What to do. Set the records down again in full, exactly as they are, apart from the images.

******

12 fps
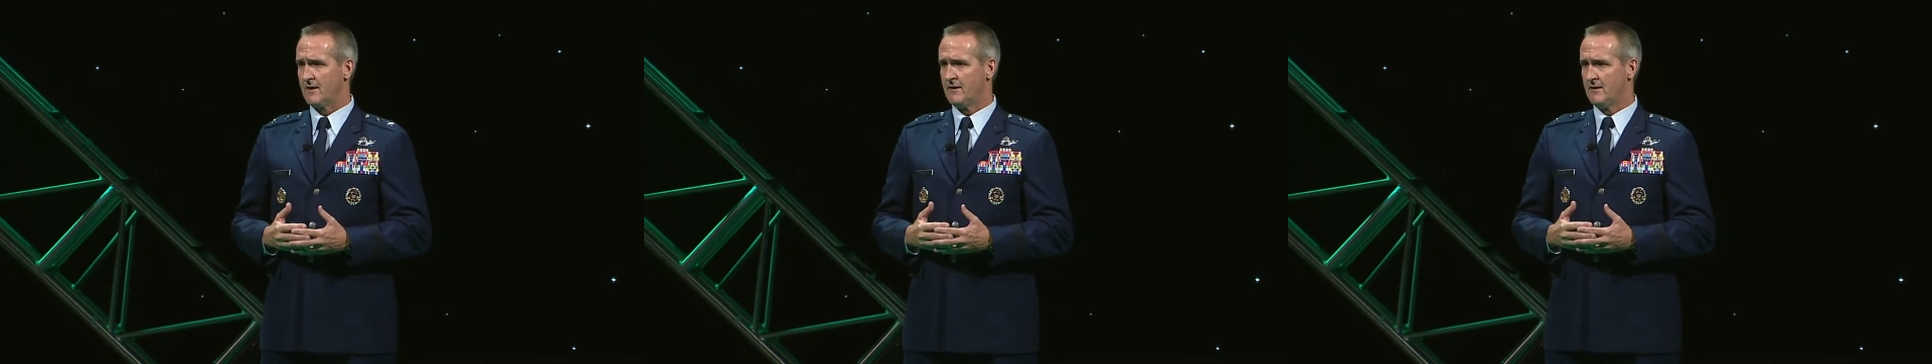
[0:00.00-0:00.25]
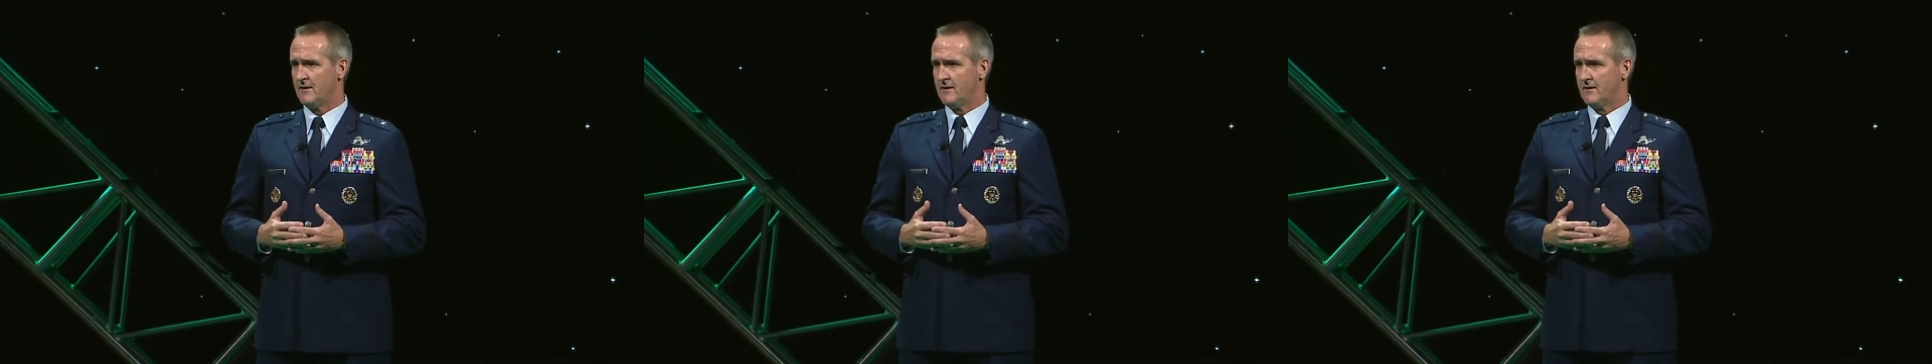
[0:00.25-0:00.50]

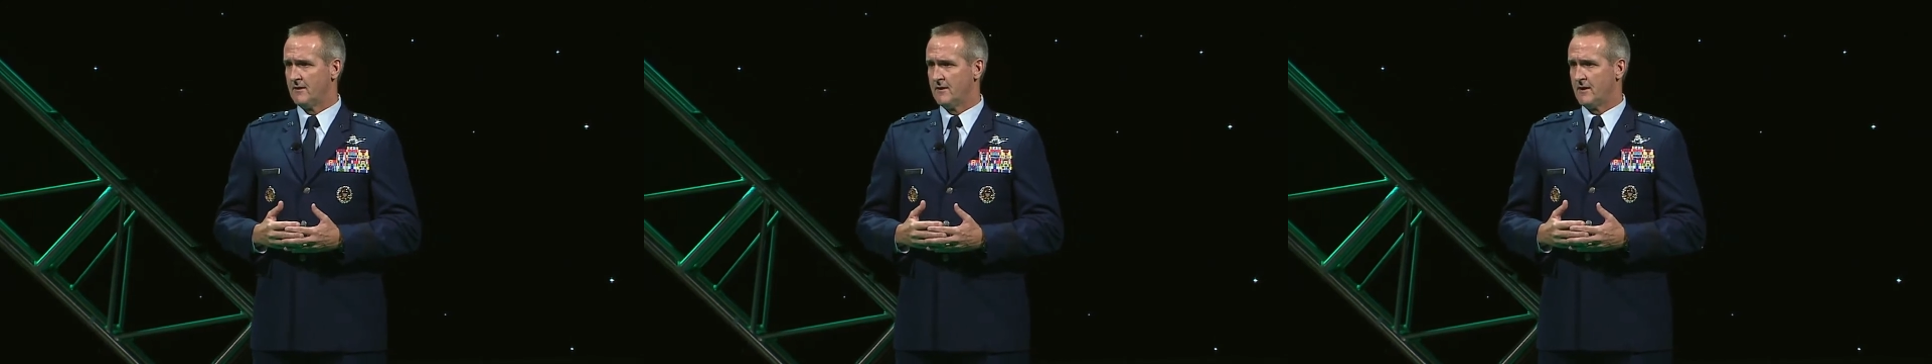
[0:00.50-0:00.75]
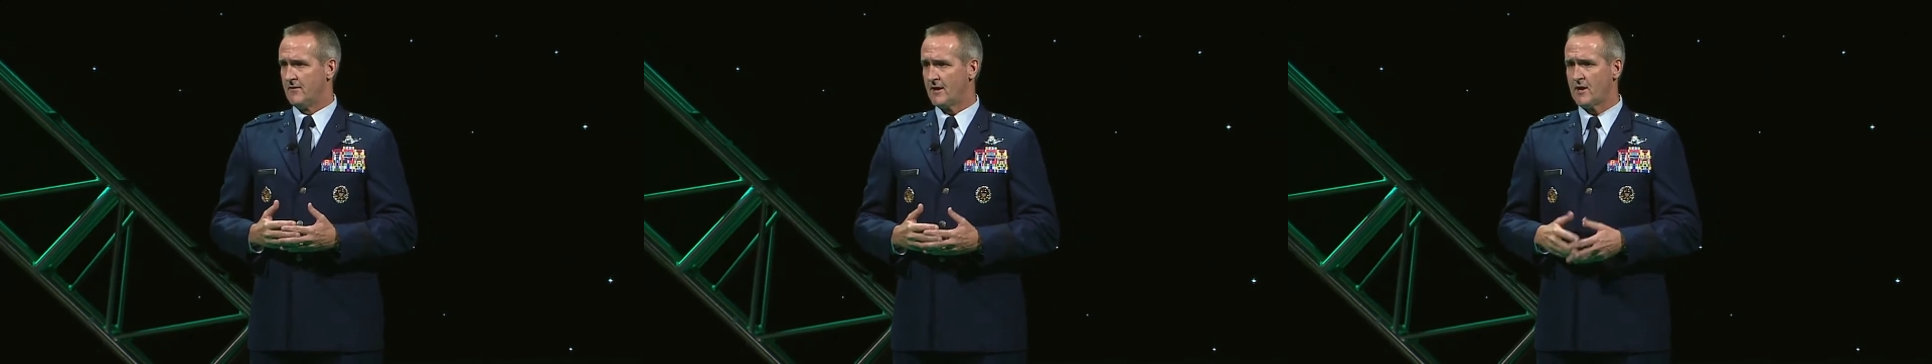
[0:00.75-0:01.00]

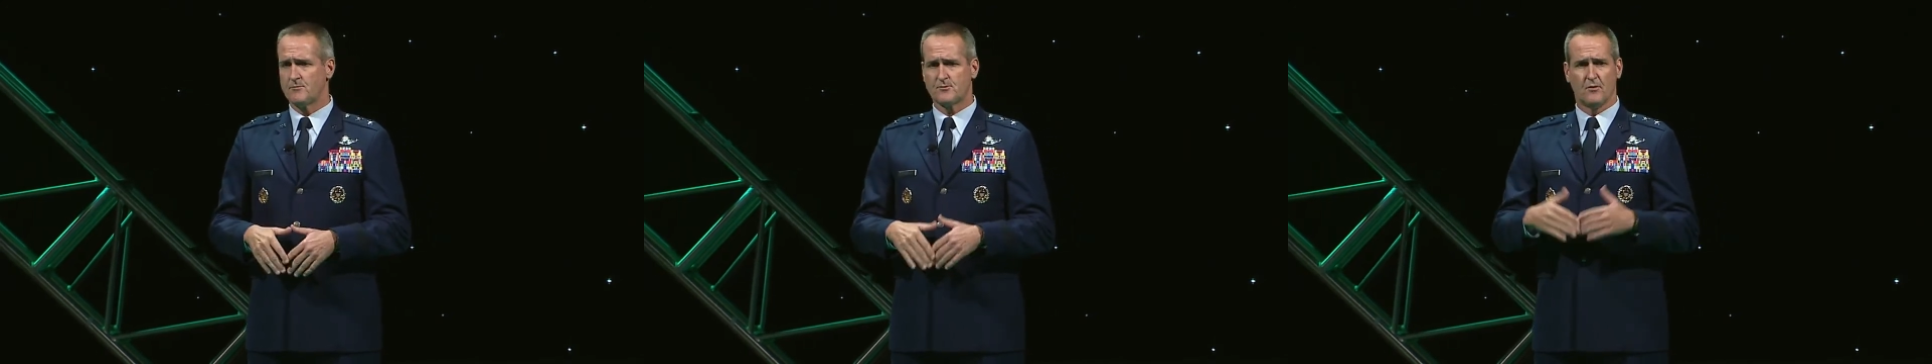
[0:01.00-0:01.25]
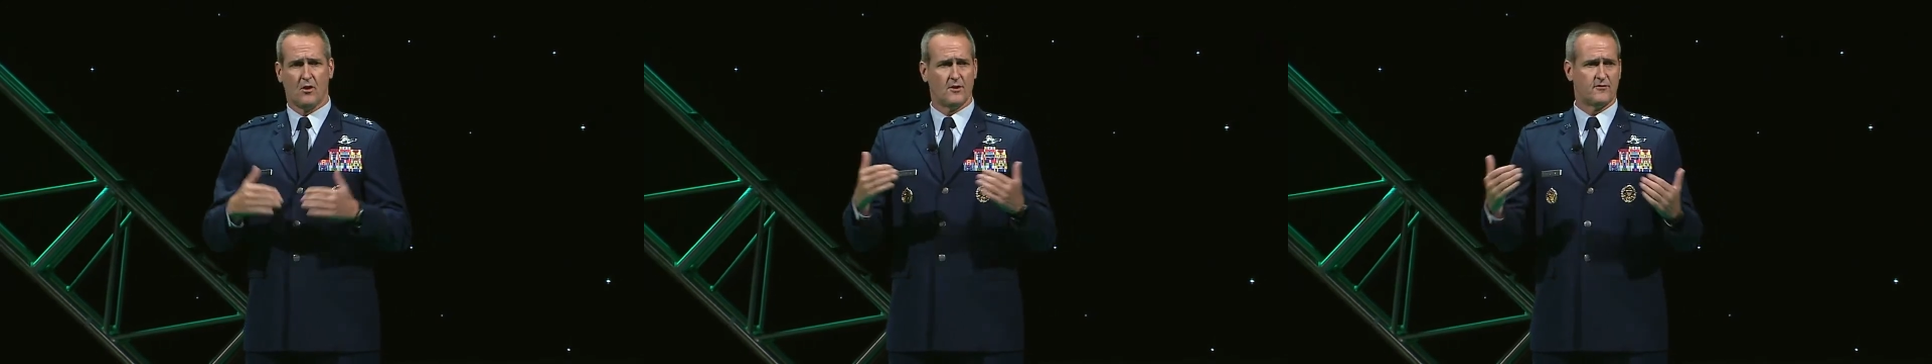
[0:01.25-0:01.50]
And that comes
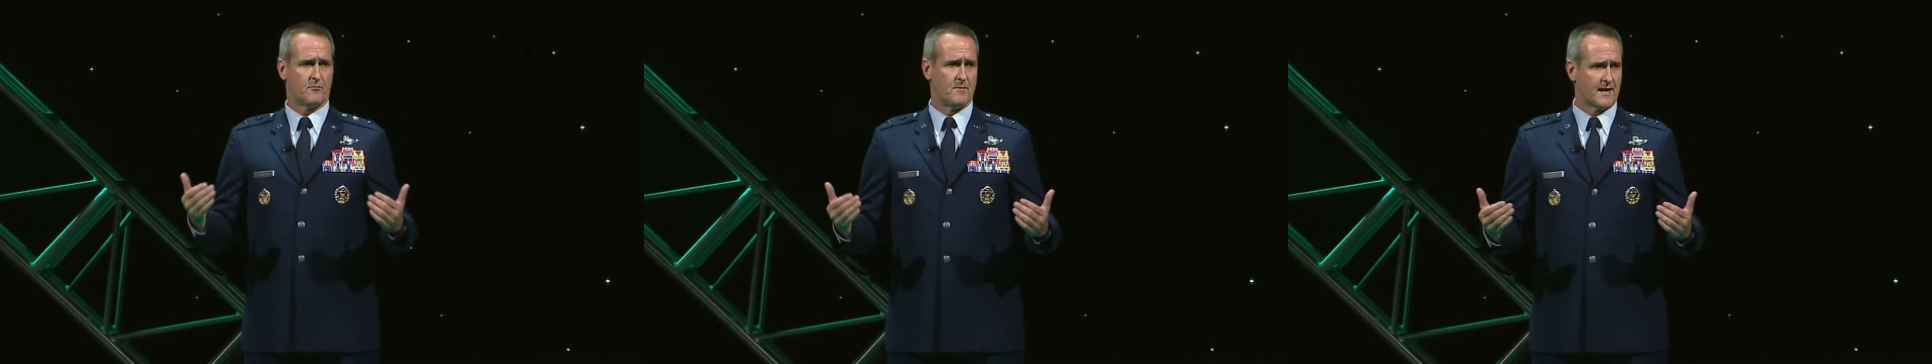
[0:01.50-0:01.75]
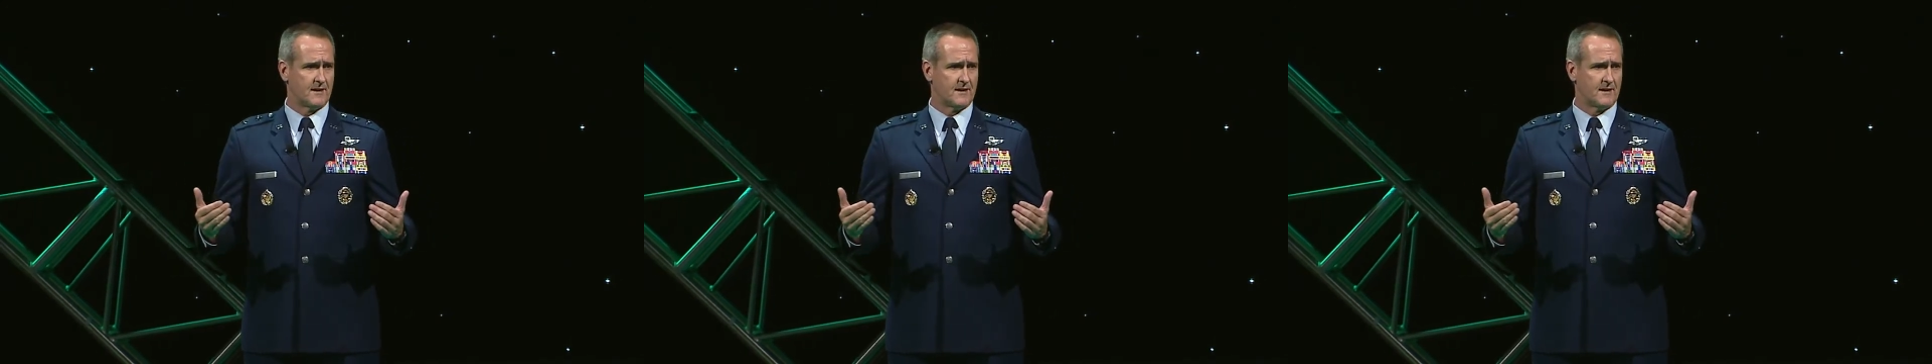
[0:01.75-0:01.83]
from all different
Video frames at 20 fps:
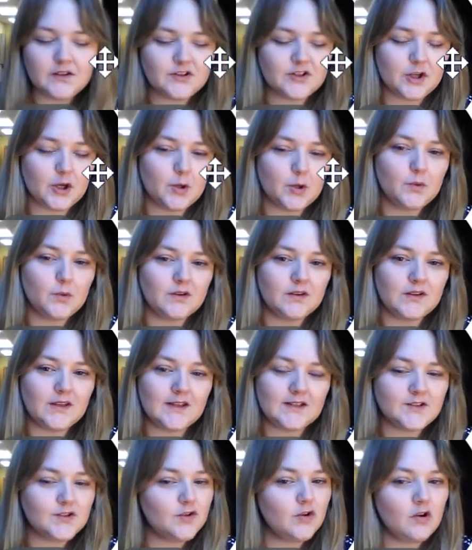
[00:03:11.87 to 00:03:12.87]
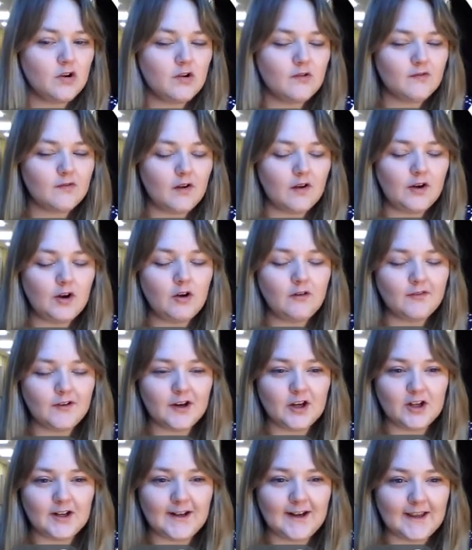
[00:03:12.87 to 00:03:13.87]
So that's not
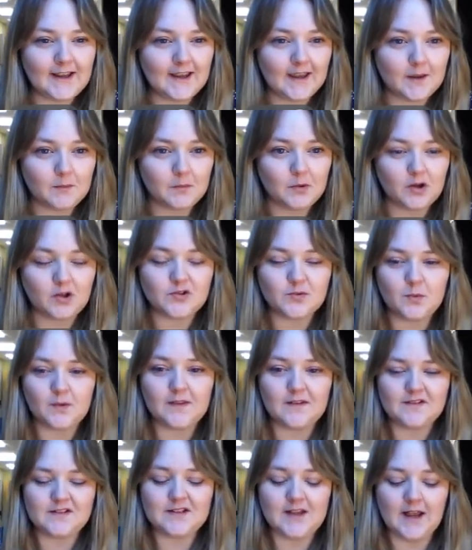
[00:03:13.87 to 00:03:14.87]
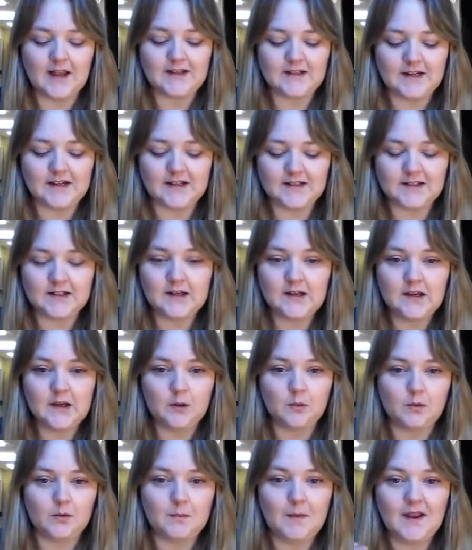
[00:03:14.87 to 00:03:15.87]
very good linking, because what they've said is,
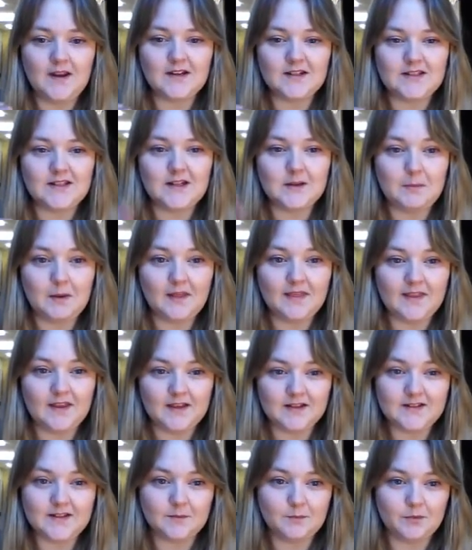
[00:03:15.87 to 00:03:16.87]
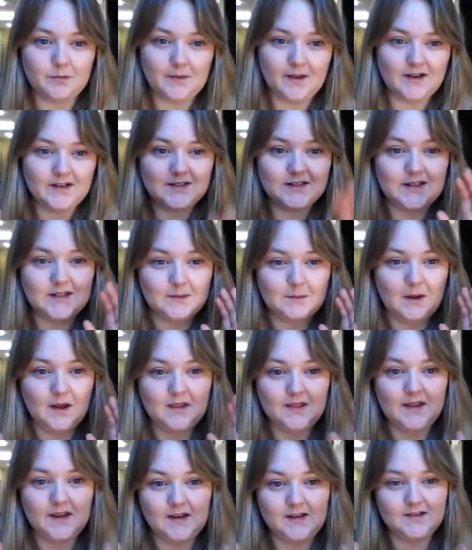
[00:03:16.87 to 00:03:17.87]
we made a scene about this and we made a scene
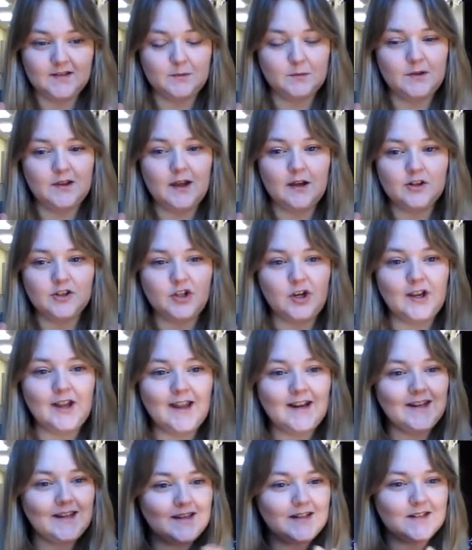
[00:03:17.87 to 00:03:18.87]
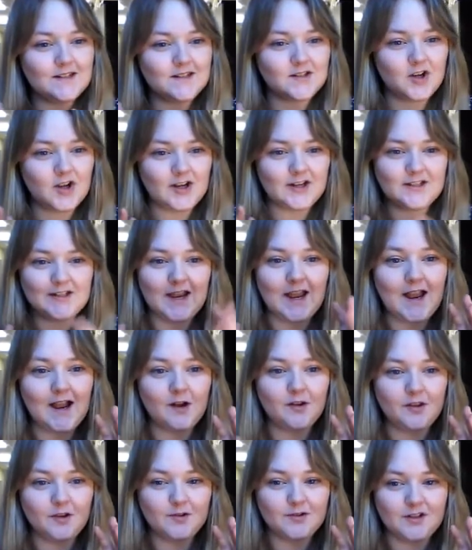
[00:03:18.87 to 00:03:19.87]
about this, without showing any insight into
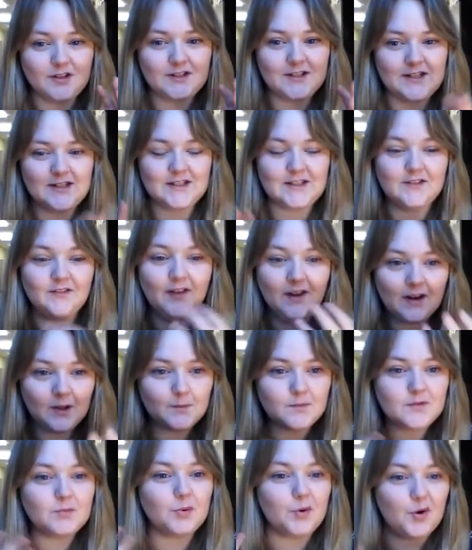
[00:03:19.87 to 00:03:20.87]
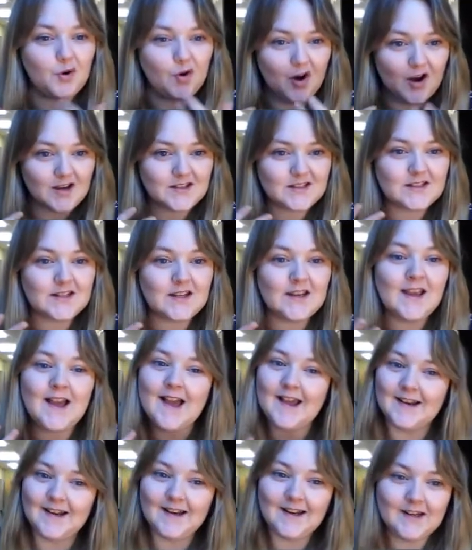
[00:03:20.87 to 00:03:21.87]
how those ideas developed, progressed,
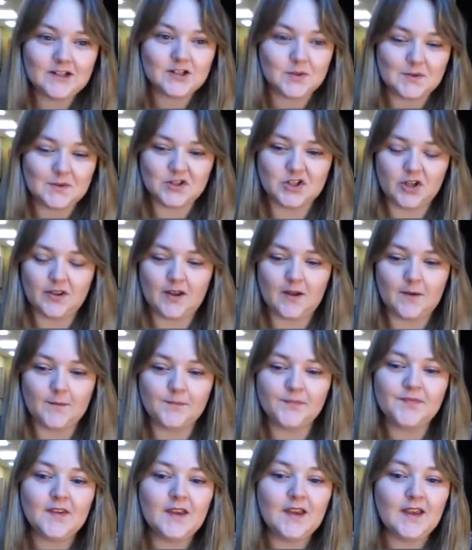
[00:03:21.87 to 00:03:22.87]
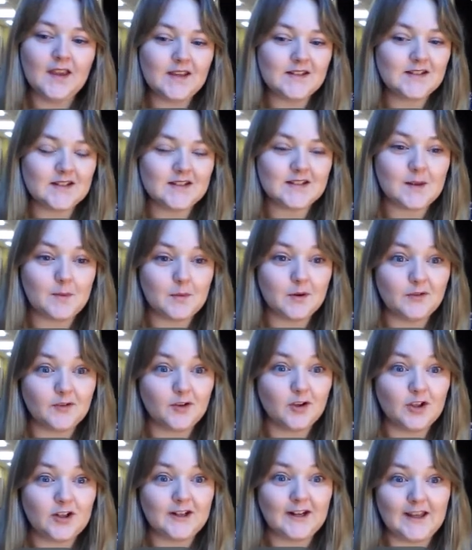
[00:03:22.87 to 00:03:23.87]
and linked to each other. Here's an example
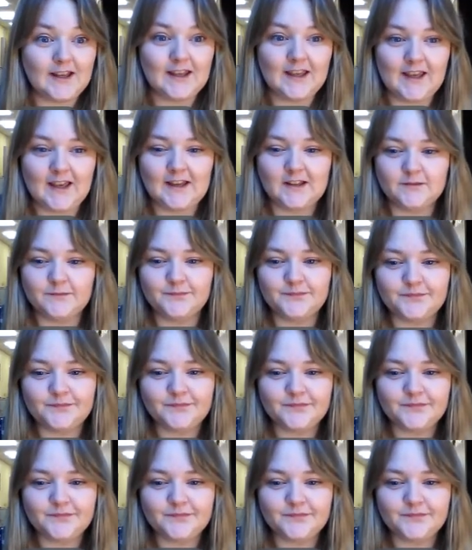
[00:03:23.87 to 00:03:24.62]
of good linking.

******

Solution to this exercise.
12 fps
[0:00.00-0:00.25]
[0:00.25-0:00.50]

[0:00.50-0:00.75]
[0:00.75-0:01.00]

[0:01.00-0:01.25]
[0:01.25-0:01.50]
And that comes
[0:01.50-0:01.75]
[0:01.75-0:01.83]
from all different
Video frames at 20 fps:
[00:03:11.87 to 00:03:12.87]
[00:03:12.87 to 00:03:13.87]
So that's not
[00:03:13.87 to 00:03:14.87]
[00:03:14.87 to 00:03:15.87]
very good linking, because what they've said is,
[00:03:15.87 to 00:03:16.87]
[00:03:16.87 to 00:03:17.87]
we made a scene about this and we made a scene
[00:03:17.87 to 00:03:18.87]
[00:03:18.87 to 00:03:19.87]
about this, without showing any insight into
[00:03:19.87 to 00:03:20.87]
[00:03:20.87 to 00:03:21.87]
how those ideas developed, progressed,
[00:03:21.87 to 00:03:22.87]
[00:03:22.87 to 00:03:23.87]
and linked to each other. Here's an example
[00:03:23.87 to 00:03:24.62]
of good linking.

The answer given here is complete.